I love metaphors. They lend a lyrical respite from straightforward prose that delivers just the facts ma’am. But as with all writing, we’re about balance, and writing that is chock-a-block with metaphors reminds me of when the beagle decided we didn’t need no steekin’ limeade in the margaritas and added solid tequila, beer, and grand marnier. I was drunk for three days and woke up in my neighbor’s car. Wearing their LA Times as a sombrero.
In other words, thar can be too much of a good thing and sometimes, we need a little limeade to enhance the drink and dilute the booze. I’m talking about the dreaded Metaphor Overload.
Writers have a tendency to fall in love with their prose, and their love affair tends to rear its poetic little head via Metaphor Overload. See, metaphors are representations for something else, so there’s plenty of room for their meaning to be a bit elusive.

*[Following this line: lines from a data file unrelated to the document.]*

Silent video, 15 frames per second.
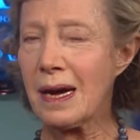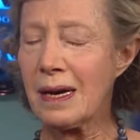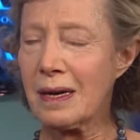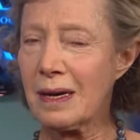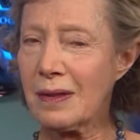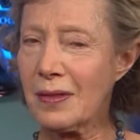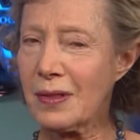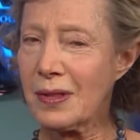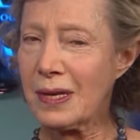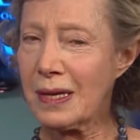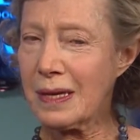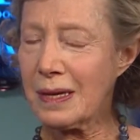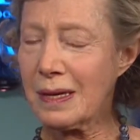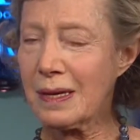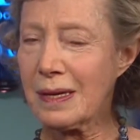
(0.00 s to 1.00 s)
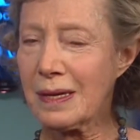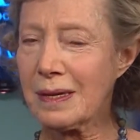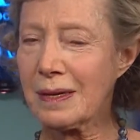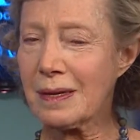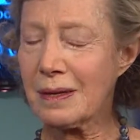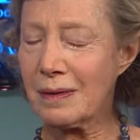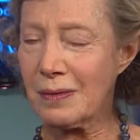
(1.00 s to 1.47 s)
Uh, the
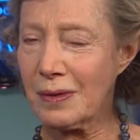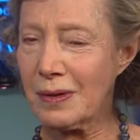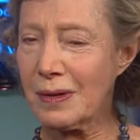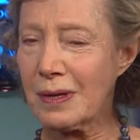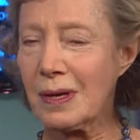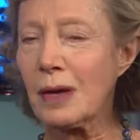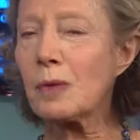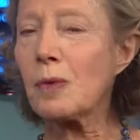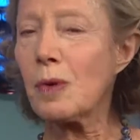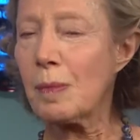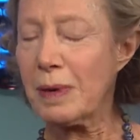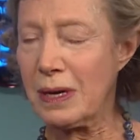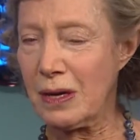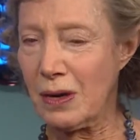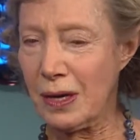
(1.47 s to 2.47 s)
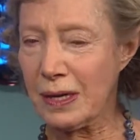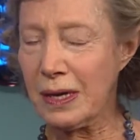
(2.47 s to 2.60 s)
young woman in our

She floated across the room on angel’s wings
Can we be absolutely certain what the writer means here? At first blush, most of us would think the writer used this metaphor to represent an overjoyed character whose feet didn’t touch the floor. Or that she sees her love and is overjoyed. Le sigh. In reality, the writer meant that the character was dizzy and nearly passed out. Even I didn’t catch that, and I had the friggin’ pages in my hand. There was no other reference or lead in to the fact that she was dizzy, so this sentence made no sense within the scene.

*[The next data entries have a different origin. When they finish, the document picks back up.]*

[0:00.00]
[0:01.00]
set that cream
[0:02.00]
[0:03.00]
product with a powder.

Now imagine an entire story written in this style.
An author’s first job is to be clear. If you’re going to use metaphors, make sure that your lead in leaves no room for confusion. Unclear writing leads to books being unceremoniously thrown across the room. Le ouch.
Oh shaddap, already!
I remember spending time with a friend who was a gourmet cook. Oh there were blintzes and fois gras, poached this, and truffled that. We drank decanted fussy red wine whose titles contained lots of apostrophes. After the weekend was over, I high-tailed it to McDonald’s for a Big Mac and fries. As much as my friend loves to do up the dog, there are times I simply want a cheeseburger and a Coke. Too much of a good thing ruins Pricey’s intestinal tract.
Same goes for writing. If a story is so jammed-packed with metaphorical prose, then every little nuance becomes a state affair. Instead of simply taking a drink of water or eating a Twinkie, the action is a major headline in the national paper.
He exited his twelve-cylinder chariot, whose wheels had eaten the city’s pavement like a thousand Arabian horses in heat.
Unless this action is vital to the scene, it’s really ok to just tell the reader that the character got out of his damned car. No need to belabor every little detail because it won’t take long before the reader will scream, “I get it, already!”
Metaphor Overload removes the distinction of what’s important and what’s simply an action. It doesn’t take long before the reader starts looking for a Dan Brown novel.
Less is more
Metaphors are powerful little lit bombs because of the images they conjure up in our minds. They are poetic and seductive. And potent. So like my singing, a little goes a long way. Use them in places where it’s really important to do so – where they will make a memorable impact. Because really – we all need a little limeade to make the perfect margarita.